As in Holland, this case is also similar to Roberts v. Barnhart, 139 Fed. Appx. 418 (3d Cir. 2005). The claimant in Roberts, at 49 years old, was 5-6 months short of her 50th birthday, and the ALJ found her to be a younger individual pursuant to the regulations. As in this case, the ALJ in Roberts did not merely apply the Grids, but consulted a VE since the claimant was unable to perform a full range of light work. On appeal, the Third Circuit affirmed the district court's judgment that substantial evidence supported the ALJ's conclusion that the claimant was not disabled and dismissed claimant's argument that she was entitled to reclassification at a higher age category. The Court explained that there is no "authority extending the benefits of a 'borderline' age determination to persons like [claimant] who are within five (5) to six (6) months of their fiftieth birthday," and, "[i]n any event, substantial evidence, including the unrefuted evidence provided by the vocational expert, supports the ALJ's conclusion that [claimant's] age was not a factor significantly limiting her vocational adaptability." Id. at 420. As in both Roberts and Holland, the same situation exists in the present case.
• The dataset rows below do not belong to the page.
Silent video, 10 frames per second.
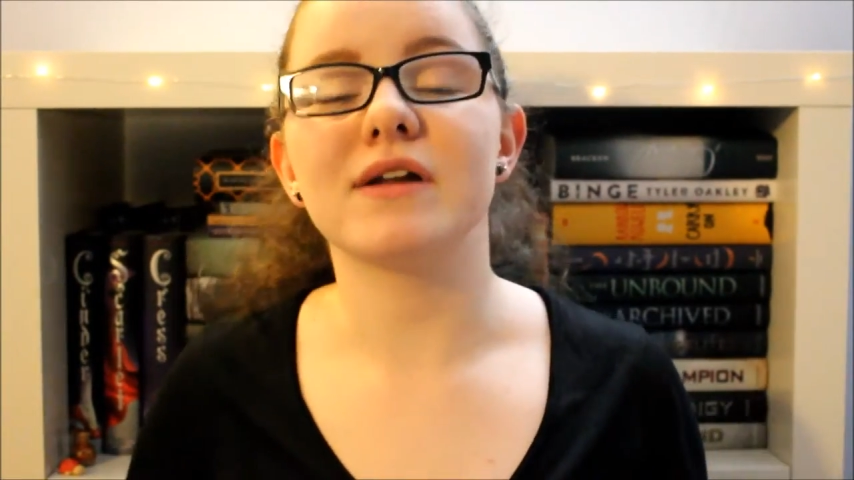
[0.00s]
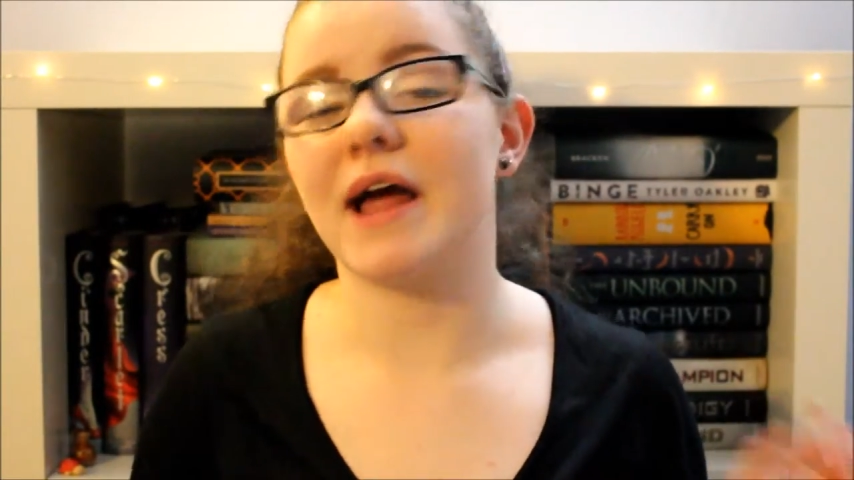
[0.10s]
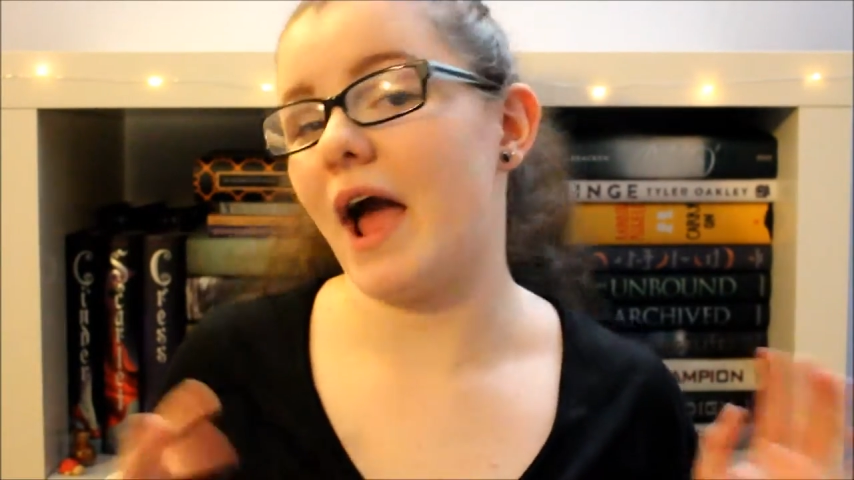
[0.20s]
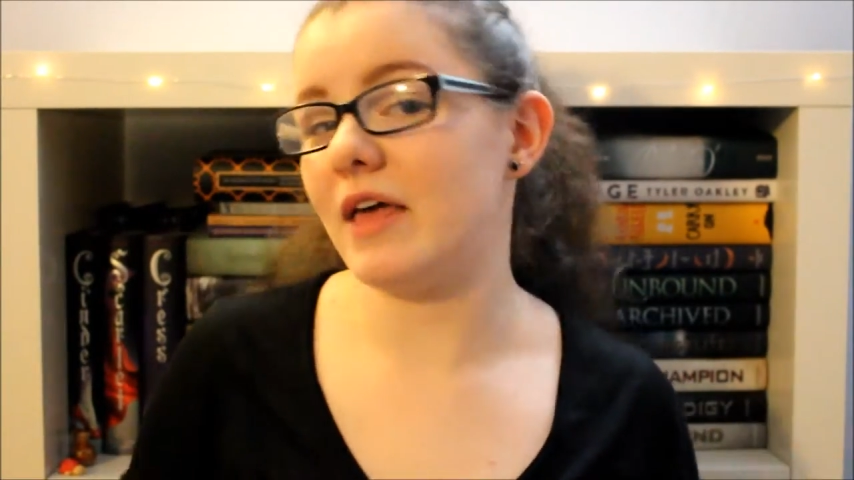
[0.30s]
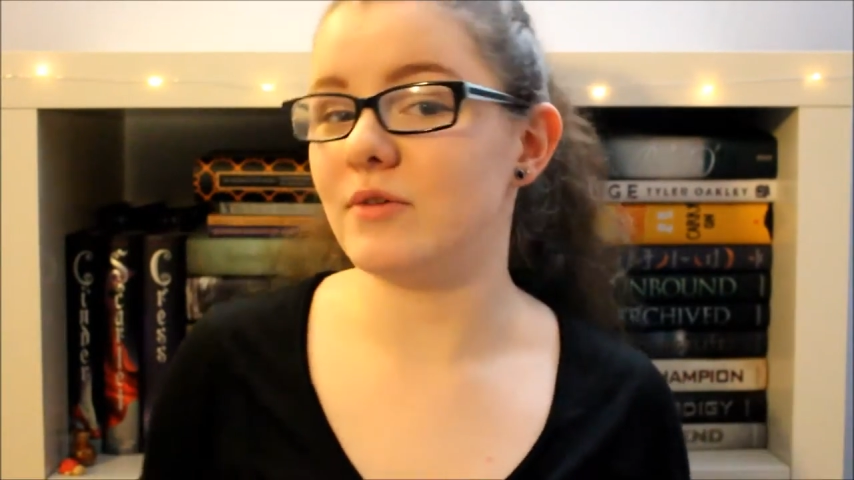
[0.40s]
and I
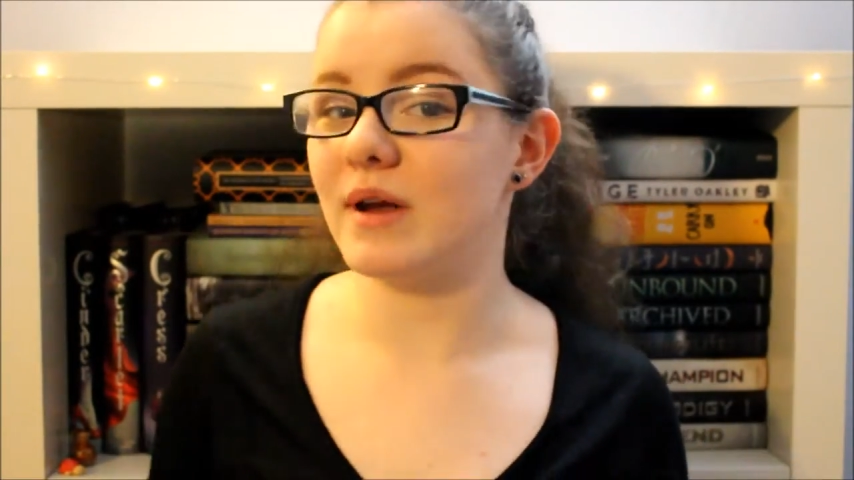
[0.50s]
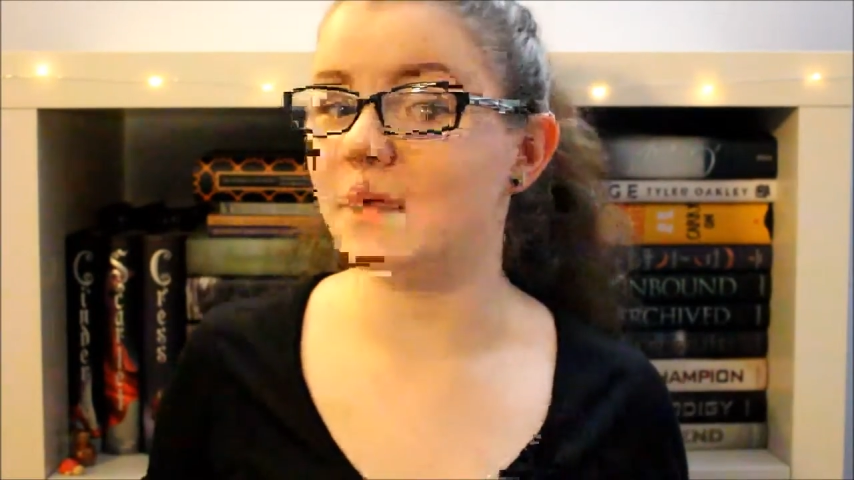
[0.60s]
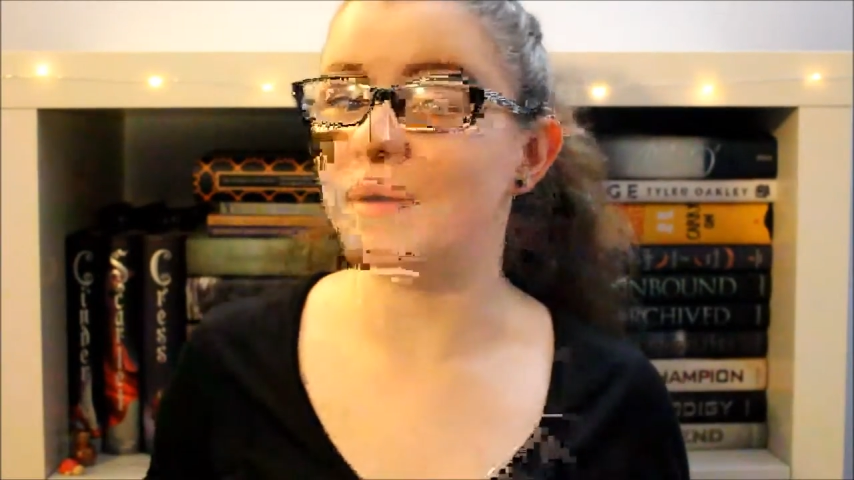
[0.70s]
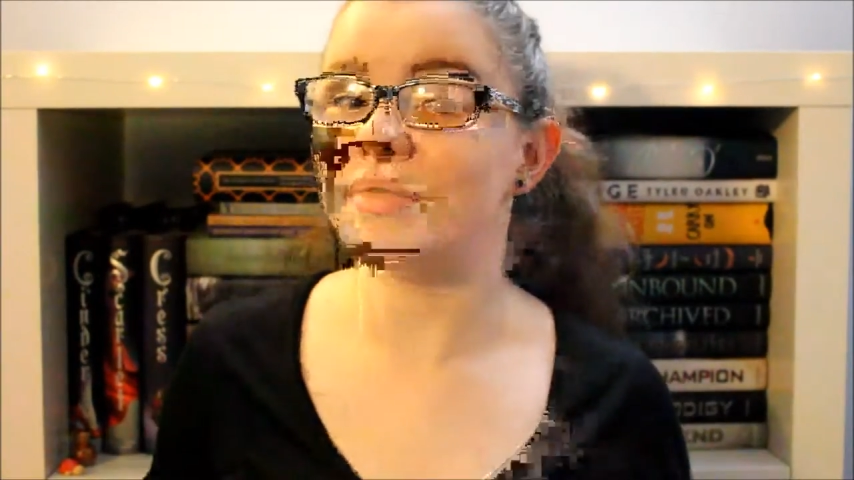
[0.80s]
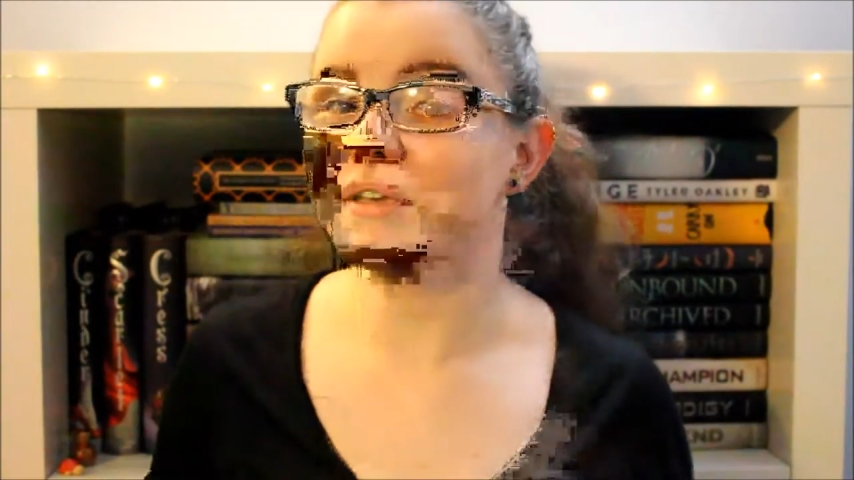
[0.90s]
highly
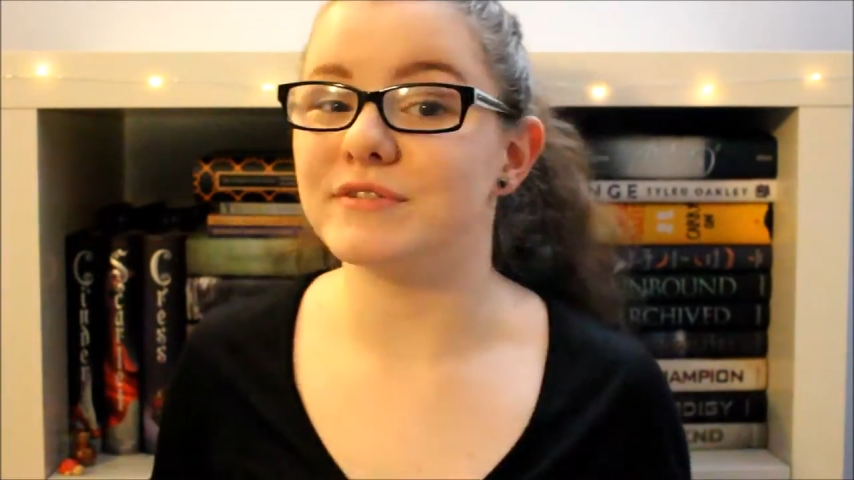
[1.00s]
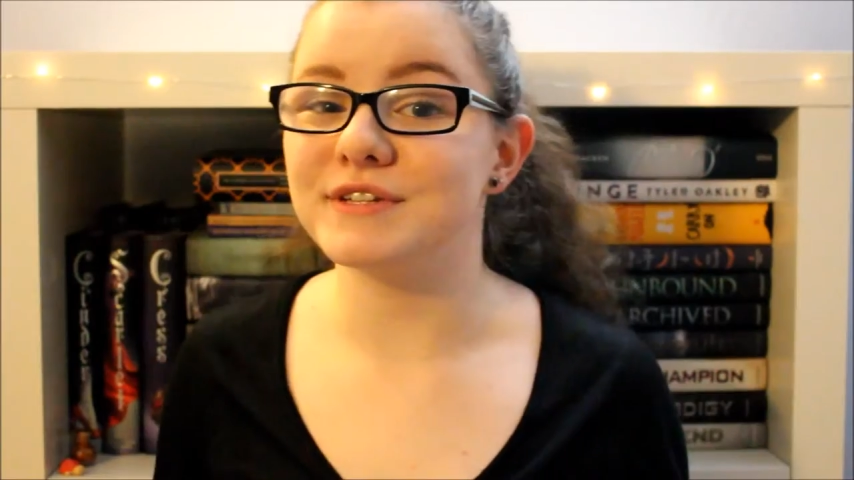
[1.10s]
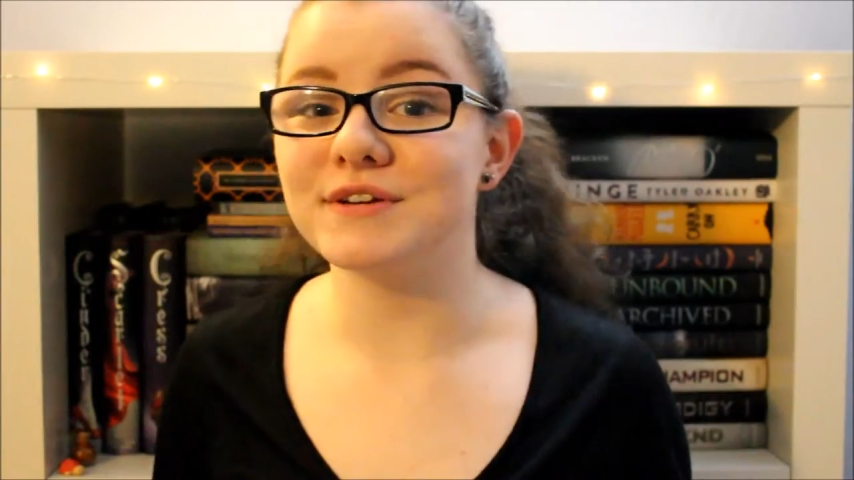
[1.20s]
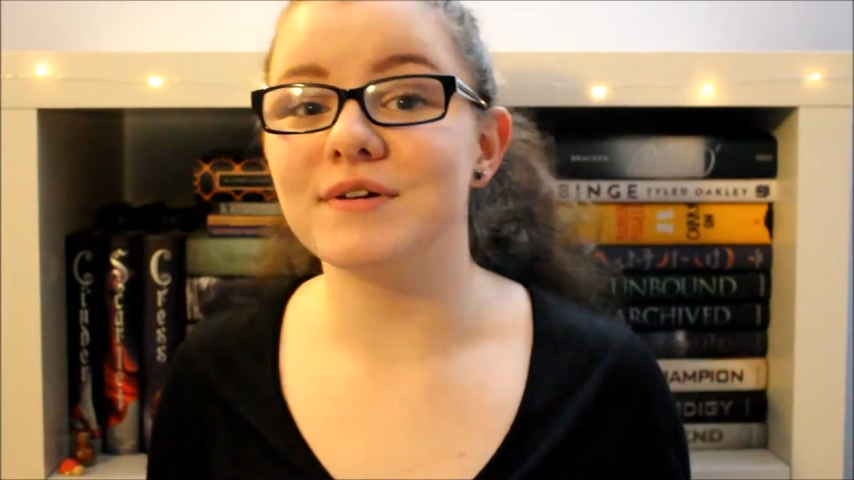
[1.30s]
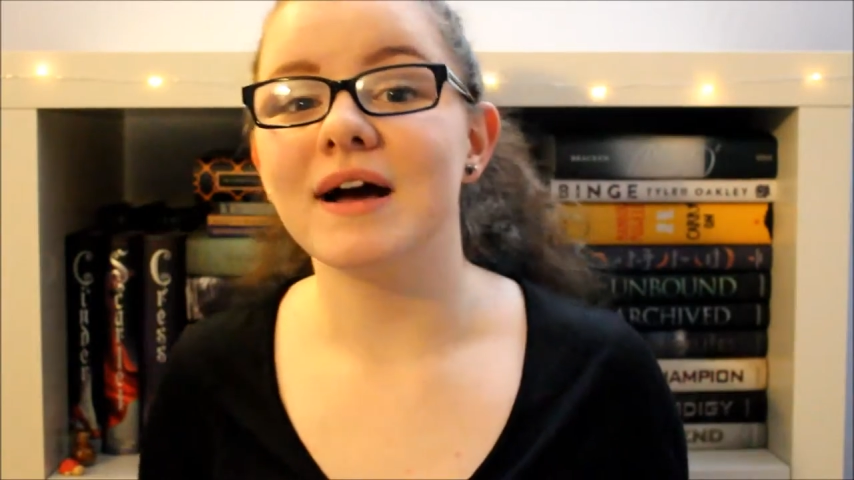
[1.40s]
recommend that you
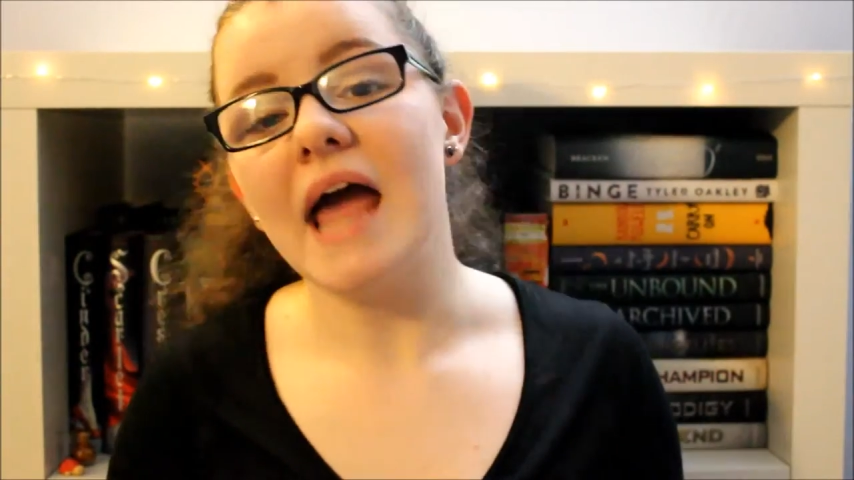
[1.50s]
do.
Finally, in accordance with this Court's previous holding in Holland, the Court does not hold that six months per se constitutes a non-borderline situation. Rather, under the facts of this particular case, and emphasizing the fact that the ALJ relied upon a VE and the fact that no additional vocational adversities are present in the record, no borderline situation exists here. Thus, the ALJ did not err in failing to acknowledge and discuss whether Plaintiff should be considered to be a person closely approaching advanced age, and, therefore, there is no need to remand this case for further consideration. Accordingly, the Court affirms.